I hoisted Will onto my shoulders for a better view but neither he nor I saw anything. Inside the hotel the Germans could see out, but we couldn’t see in.
We didn’t stay long. Will was wilting (he liked that word; he thought it had been coined with him in mind) and we found somewhere for lunch.
I have to say, though, that I sensed a change in Sam during those days in Paris. It was difficult to put my finger on. It crossed my mind that, after all her talk of travel, the real thing, the real Paris, was a disappointment. But I dismissed that. She wasn’t cold exactly, or distant, nothing so specific. But, undoubtedly, some of the intimacy had gone out of our relationship. She now preferred to read to Will herself rather than have me do it. She never once mentioned her new interest in psychology. Maybe I was being touchy—I had been away in Paris for a couple of months, after all. But still…
She did, however, bring me a precious—an intimate—gift. It was a notebook, a journal, the journal written by Izzy.
“Your father found this, in the box of things the Medical Corps returned after… after she was killed. He says it’s quite well written and, if suitably edited—by you, perhaps—could be offered to the old family firm. He thinks there’ll be quite a market for this sort of thing, now that the war is over.”

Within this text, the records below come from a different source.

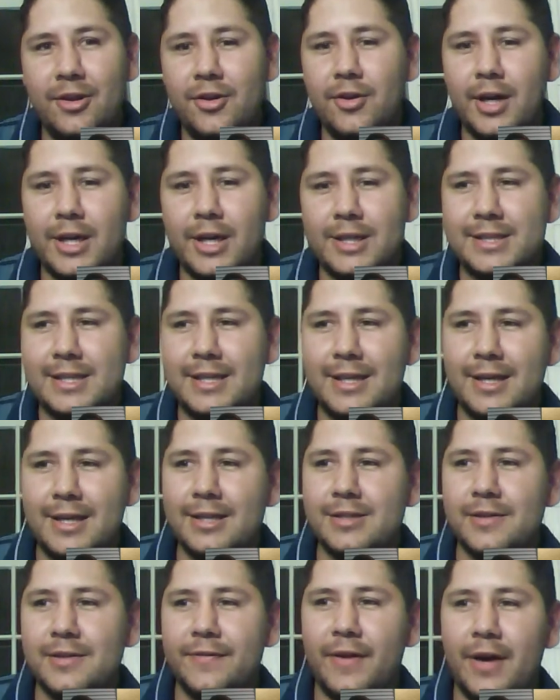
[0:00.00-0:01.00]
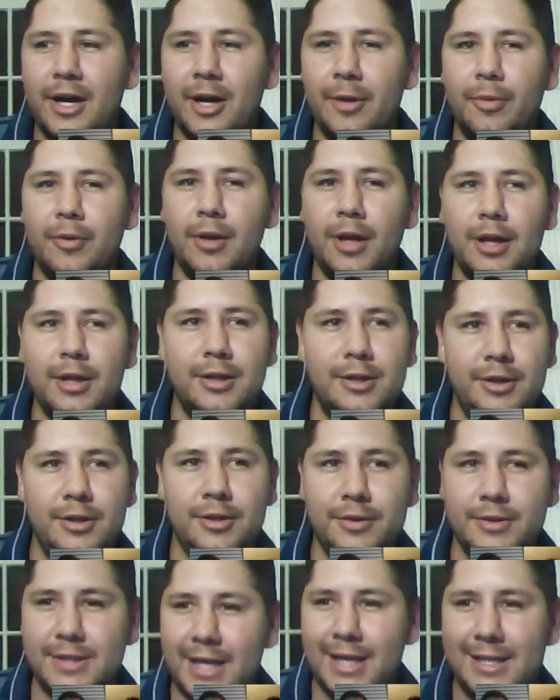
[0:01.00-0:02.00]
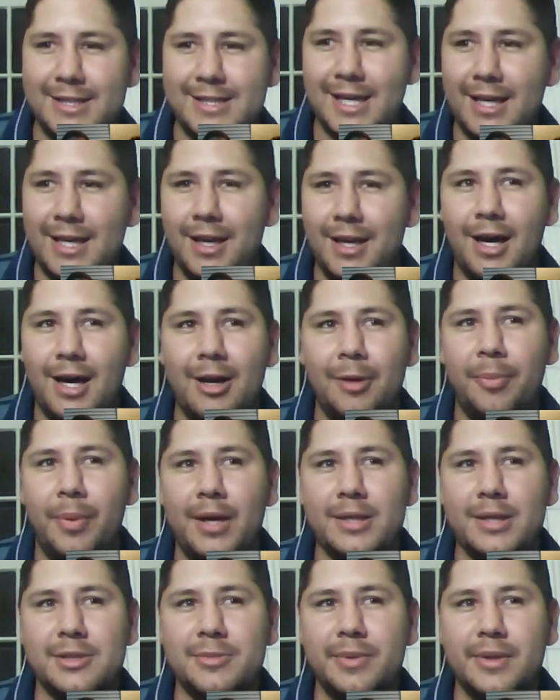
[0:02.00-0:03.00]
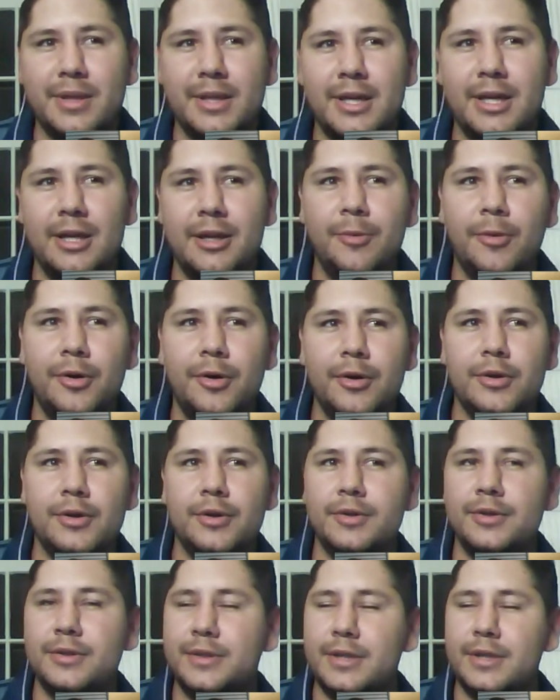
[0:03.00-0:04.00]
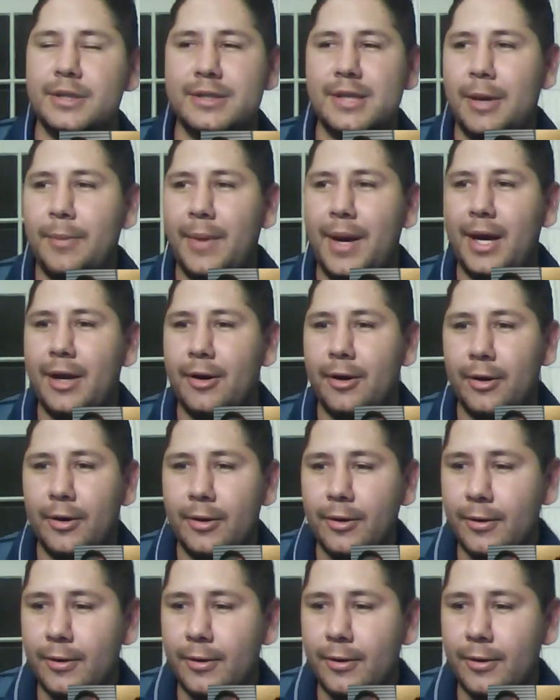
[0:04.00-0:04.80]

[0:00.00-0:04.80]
you not see that as a viable? Is that not a possibility anymore, or does that matter?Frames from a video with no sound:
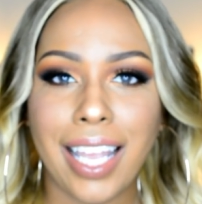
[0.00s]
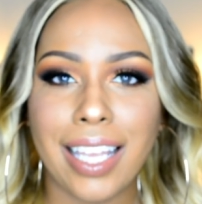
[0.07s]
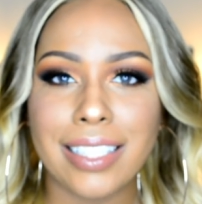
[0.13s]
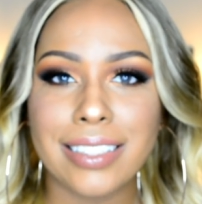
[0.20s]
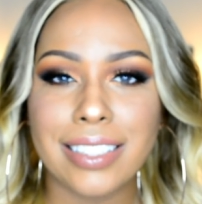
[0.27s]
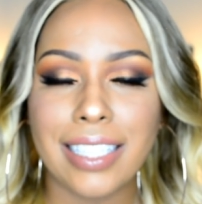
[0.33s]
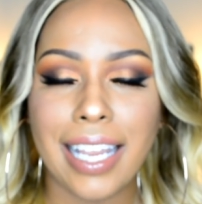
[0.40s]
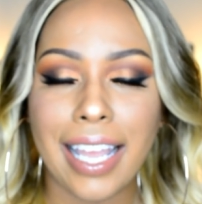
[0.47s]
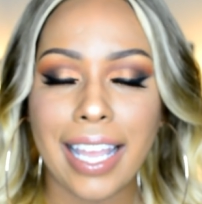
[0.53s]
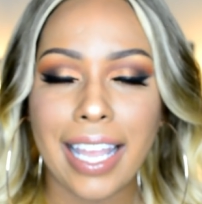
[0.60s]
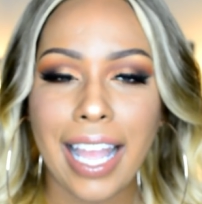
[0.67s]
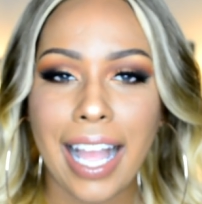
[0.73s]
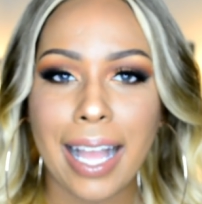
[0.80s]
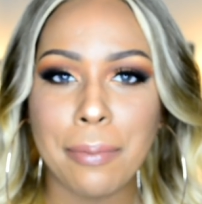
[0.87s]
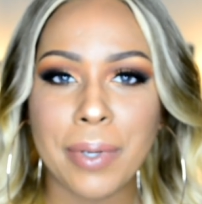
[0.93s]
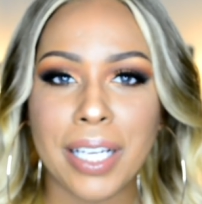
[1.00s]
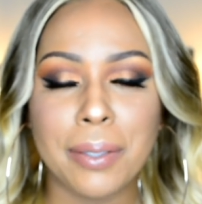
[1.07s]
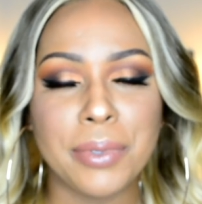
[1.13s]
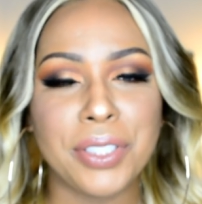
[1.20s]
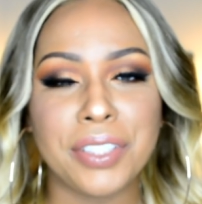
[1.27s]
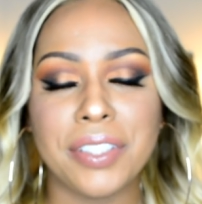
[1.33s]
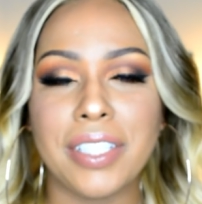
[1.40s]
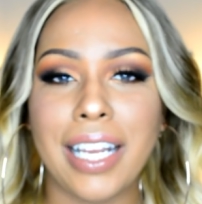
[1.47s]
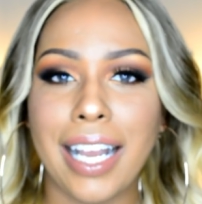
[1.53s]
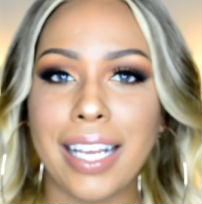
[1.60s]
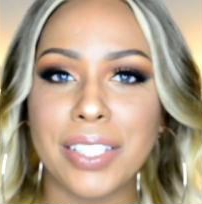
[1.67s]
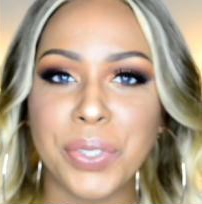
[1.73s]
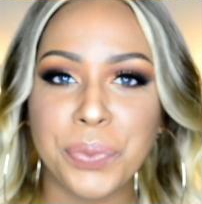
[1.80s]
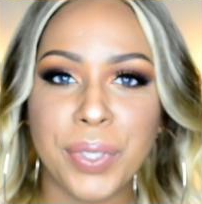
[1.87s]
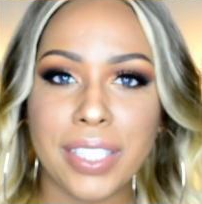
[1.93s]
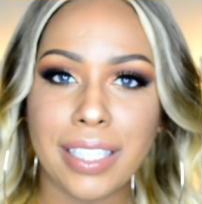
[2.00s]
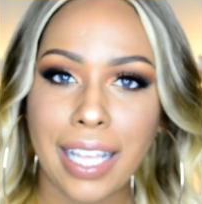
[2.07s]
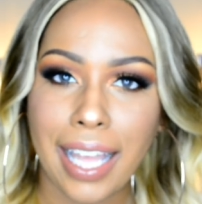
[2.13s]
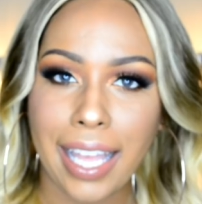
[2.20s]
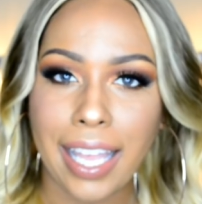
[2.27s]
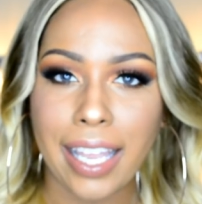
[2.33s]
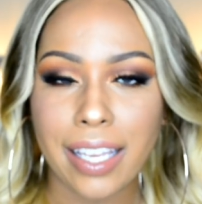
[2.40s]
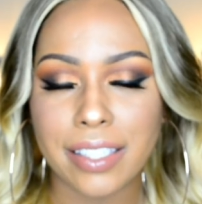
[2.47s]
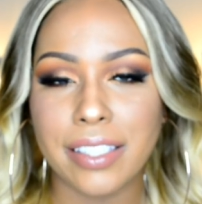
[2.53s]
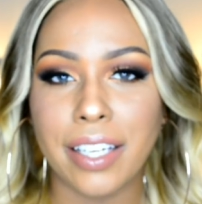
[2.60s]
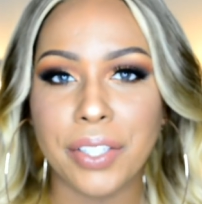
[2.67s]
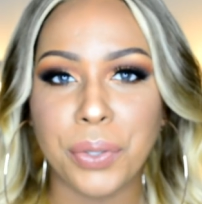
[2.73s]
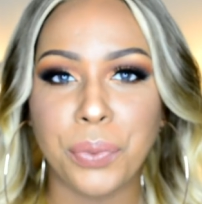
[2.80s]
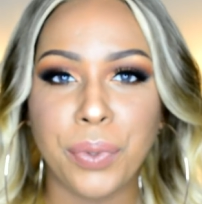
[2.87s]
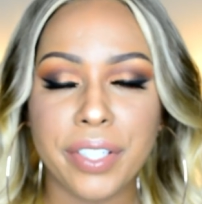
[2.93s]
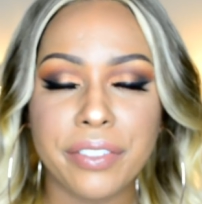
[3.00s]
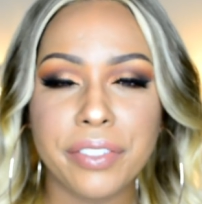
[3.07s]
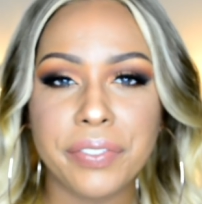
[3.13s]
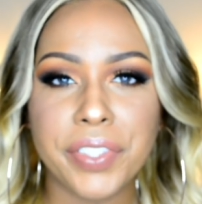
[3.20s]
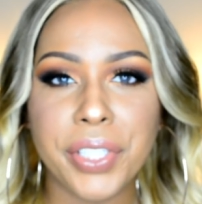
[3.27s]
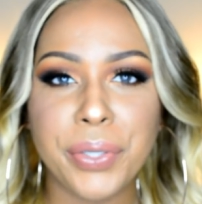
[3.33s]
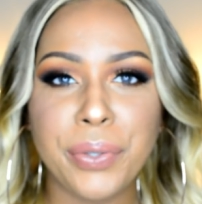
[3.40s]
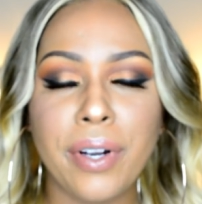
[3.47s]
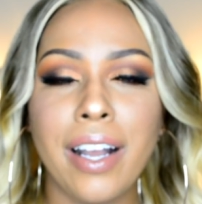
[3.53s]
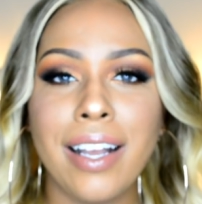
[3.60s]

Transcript: today I'm coming to you guys with a, another wig review.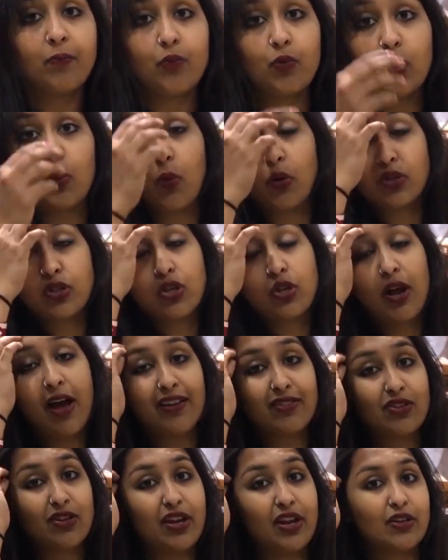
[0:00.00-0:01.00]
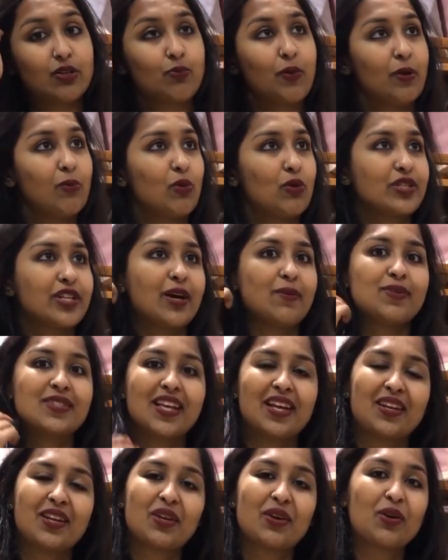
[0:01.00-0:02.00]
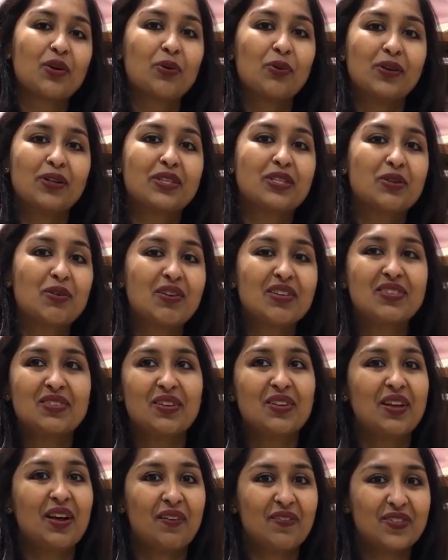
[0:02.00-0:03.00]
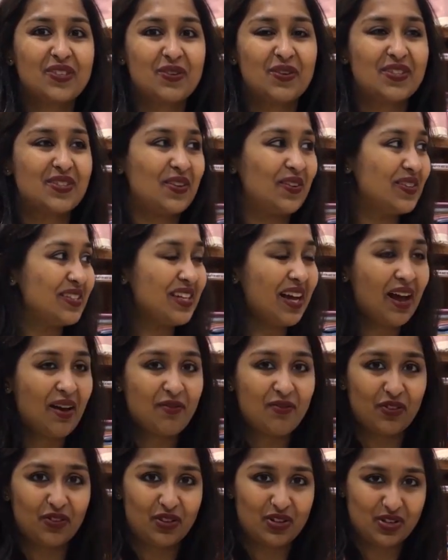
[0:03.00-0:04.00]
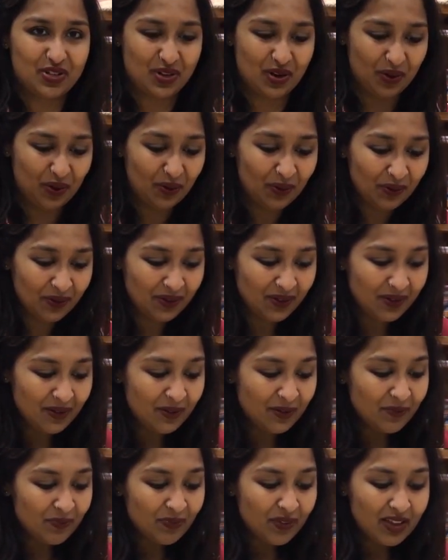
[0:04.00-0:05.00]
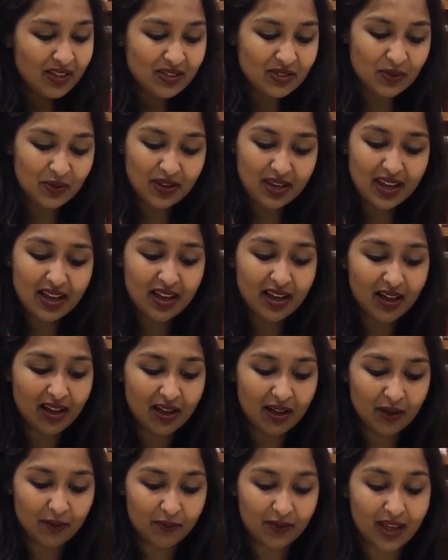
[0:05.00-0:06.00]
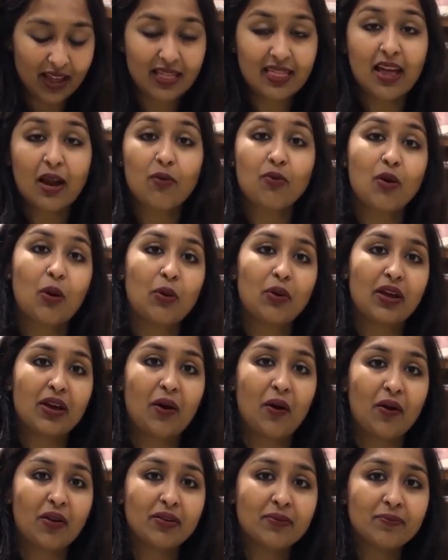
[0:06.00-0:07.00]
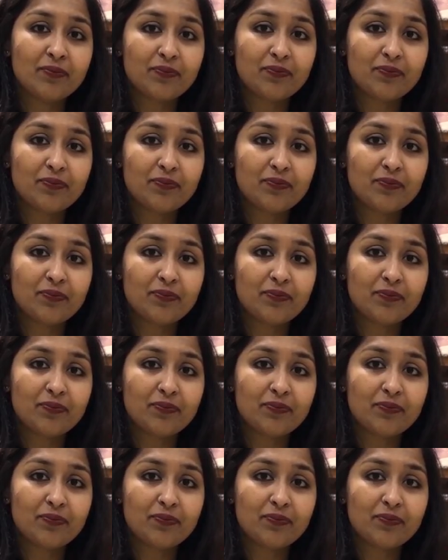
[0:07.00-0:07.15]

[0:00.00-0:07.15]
We want you to actually spend more time sending your quilts to us, so it comes to us on time for the show. So yeah, get that rolling on,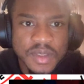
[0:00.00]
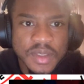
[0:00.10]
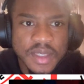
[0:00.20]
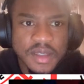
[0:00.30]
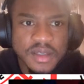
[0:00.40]

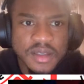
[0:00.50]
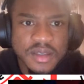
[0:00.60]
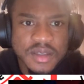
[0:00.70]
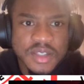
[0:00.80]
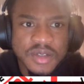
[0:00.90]
Yeah.
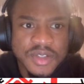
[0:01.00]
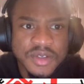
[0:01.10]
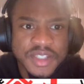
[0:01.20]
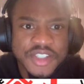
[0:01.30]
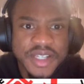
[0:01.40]
So
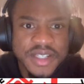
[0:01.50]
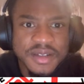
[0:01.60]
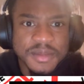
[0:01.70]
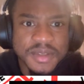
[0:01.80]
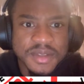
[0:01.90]
did
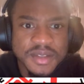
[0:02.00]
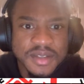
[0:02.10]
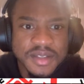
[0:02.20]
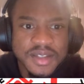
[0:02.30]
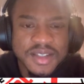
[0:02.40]
J-Dub.
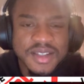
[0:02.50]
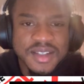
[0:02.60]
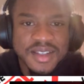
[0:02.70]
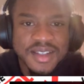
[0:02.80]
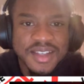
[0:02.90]

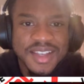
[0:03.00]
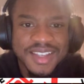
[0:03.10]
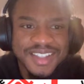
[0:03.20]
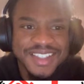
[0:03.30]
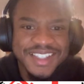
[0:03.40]

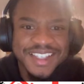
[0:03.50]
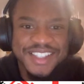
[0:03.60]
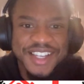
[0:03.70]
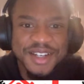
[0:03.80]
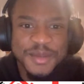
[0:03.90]

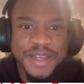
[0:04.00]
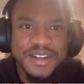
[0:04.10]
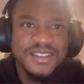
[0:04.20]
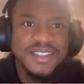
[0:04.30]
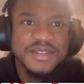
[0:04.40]
J-Dub made
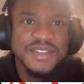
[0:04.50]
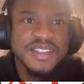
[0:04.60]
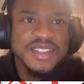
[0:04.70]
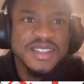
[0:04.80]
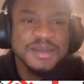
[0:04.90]
all defense team.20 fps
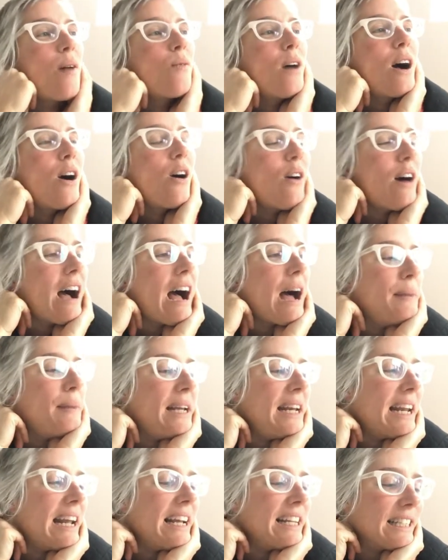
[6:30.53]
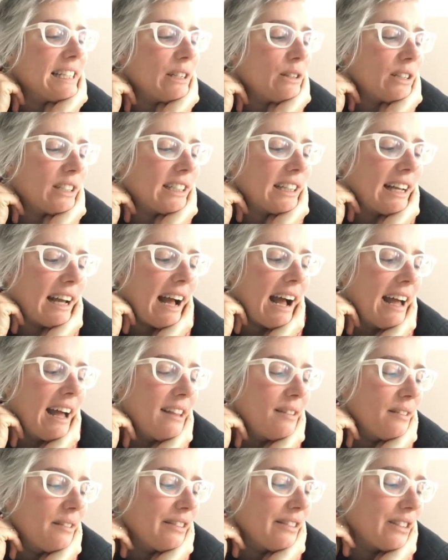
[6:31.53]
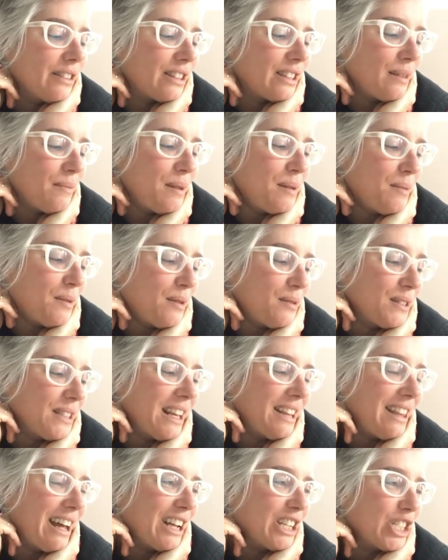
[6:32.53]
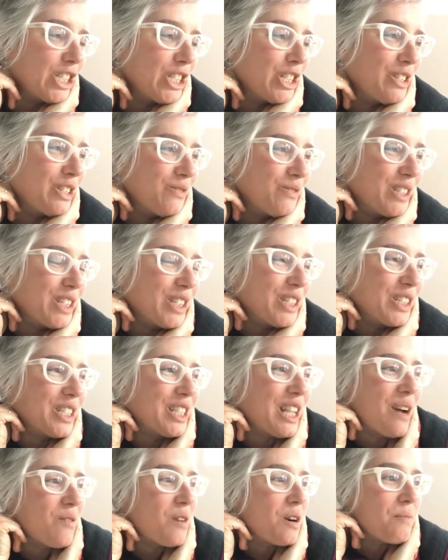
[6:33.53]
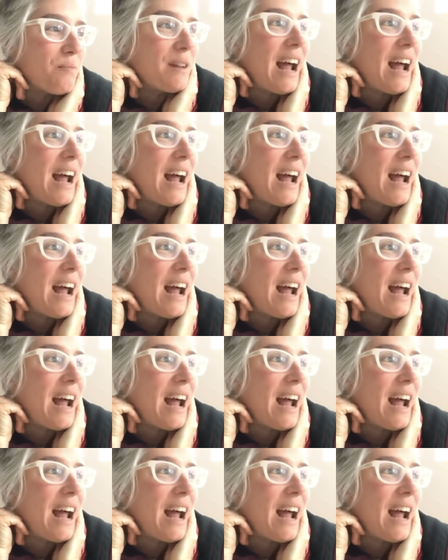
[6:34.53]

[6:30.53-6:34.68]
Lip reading: Well, I mean, it's interesting. Some people have said I should return to that work,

I accepted it gratefully. Remembering Izzy’s letters, I looked forward to reading it. Her memoirs would be vivid, funny, compassionate. She shouldn’t have kept it, of course—there were rules about that sort of thing—but then that was Izzy all over.
The day after the trip to Versailles, I saw Sam and Will off, back to England, from the Gare du Nord. One of the privileges of my position meant that they had good seats in a first-c lass compartment. I helped Will up into the carriage and kissed his forehead. I turned and leaned forward to kiss Sam. In a movement that was the complete reverse of an earlier moment, she turned her head at the last second so that, instead of kissing her lips, I kissed her cheek.
She looked me in the eye but I couldn’t fathom her expression. “Will you write to your father about Isobel’s manuscript?” she
said.
“I will, but it may take some time. Now that the German delegation is in town the hard bargaining begins and I’ll be pretty tied up.”
She nodded.
Whistles blew, steam hissed, a hooter sounded down the platform, and the train eased forward. Sam held Will as he leaned out of the window, waving. I waved back, waiting till the train had quite disappeared from sight.
That afternoon I moved back into the Majestic. For the next forty-eight hours I was frantically busy, helping finalize our position papers for the resumption of the last phase of the conference.
Lloyd George was in buoyant mood, despite having to cope with labor unrest at home even as great events were under way in Paris. He disdained the Foreign Office staff and preferred the use of his own people, which meant there was always plenty for us to do. I remember that one of our main problems just then was to curb the jingoistic mood among the French. We found that our allies had wired the rooms at the Hôtel des Réservoirs and always knew what the Germans were thinking. Some among the British delegation thought this was unsporting and bad form, but the full peace terms hadn’t been agreed yet, only the Armistice, so who were we to complain? In a sense the war was still on.